Vermutlich wird eine Dreierkoalition aus dieser Allianz, Karins‘ "Neuer Einheit" und der Rechtsaußen-Formation "Nationale Allianz" gebildet. Die "Progressiven" haben zwar keine sowjetische Altlast an Bord, werden jedoch kaum mit den Rechten kooperieren.

Auch schwebt ihnen ein steuerintensives skandinavisches Wohlfahrtsmodell vor, das kaum zu den volkswirtschaftlichen Vorstellungen Karins‘ passt.

Lettlands besitzt eine der labilsten Parteienlandschaften in der EU, Krisjanis wird der vermutlich erste Premierminister, der nach einer ganzen Legislaturperiode weiter machen darf.

Wenn sich auch die Regierung in Riga für eine harte Linie gegen Russland aussprach, so war man im Hinblick auf die Energiepolitik kompromissbereit.
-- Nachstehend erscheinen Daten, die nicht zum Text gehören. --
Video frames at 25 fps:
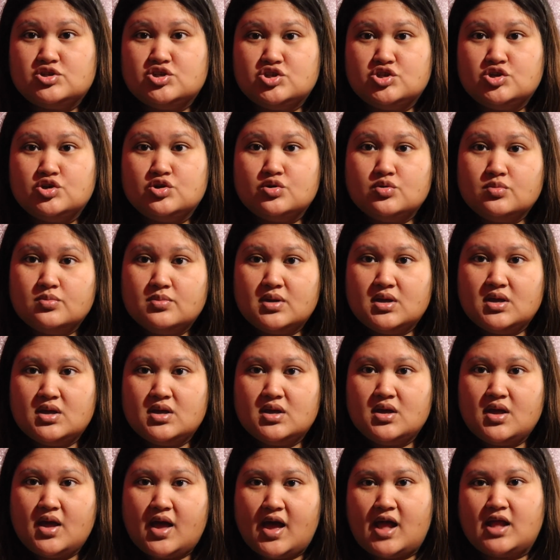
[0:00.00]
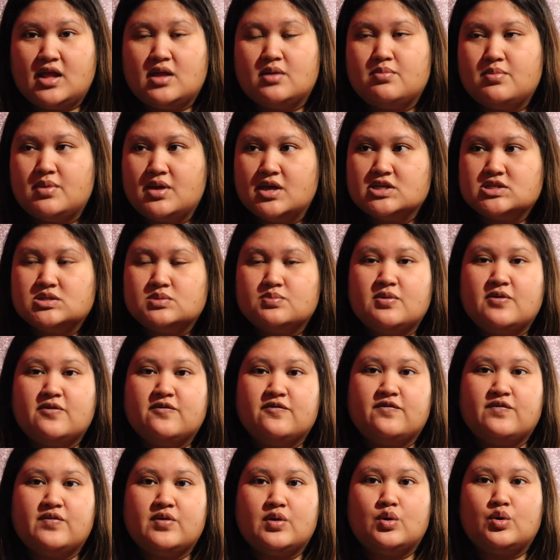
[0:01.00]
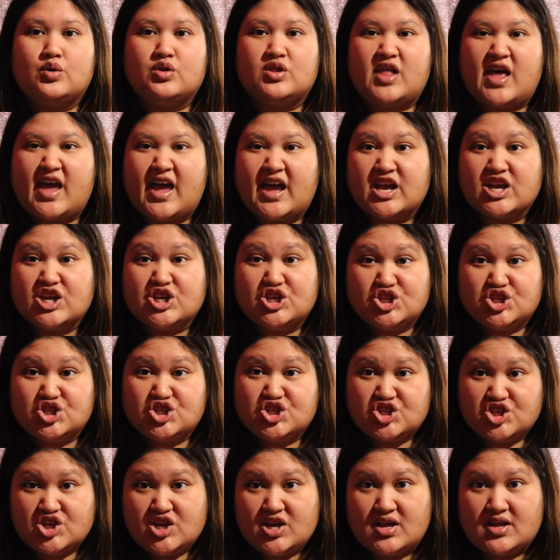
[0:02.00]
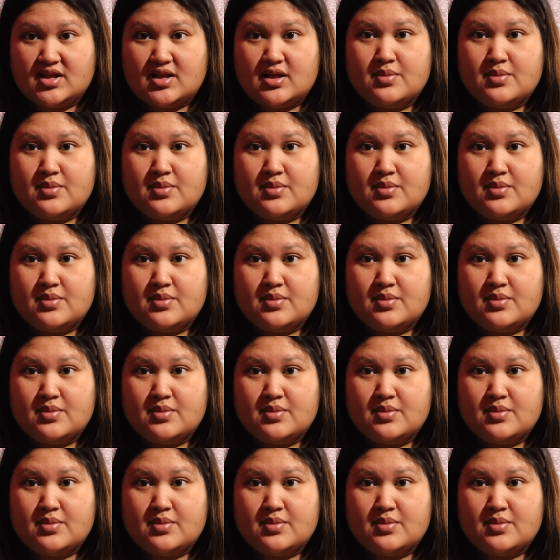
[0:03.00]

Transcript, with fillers: to me and it makes me feel like shit.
Nach einem Lieferstopp erhält Lettland seit August wieder Gas aus Russland, allerdings nicht von Gazprom, sondern von einem nicht genannten russischen Lieferanten.

Die Gasspeicher seien gut gefüllt, so erklärte das Energieministerium nach Bekanntwerden der Lecks in den Nordstream-Leitungen. Vor den Wahlen hatte die Regierung die Debatte um eine Energiekrise so weit wie möglich vermieden.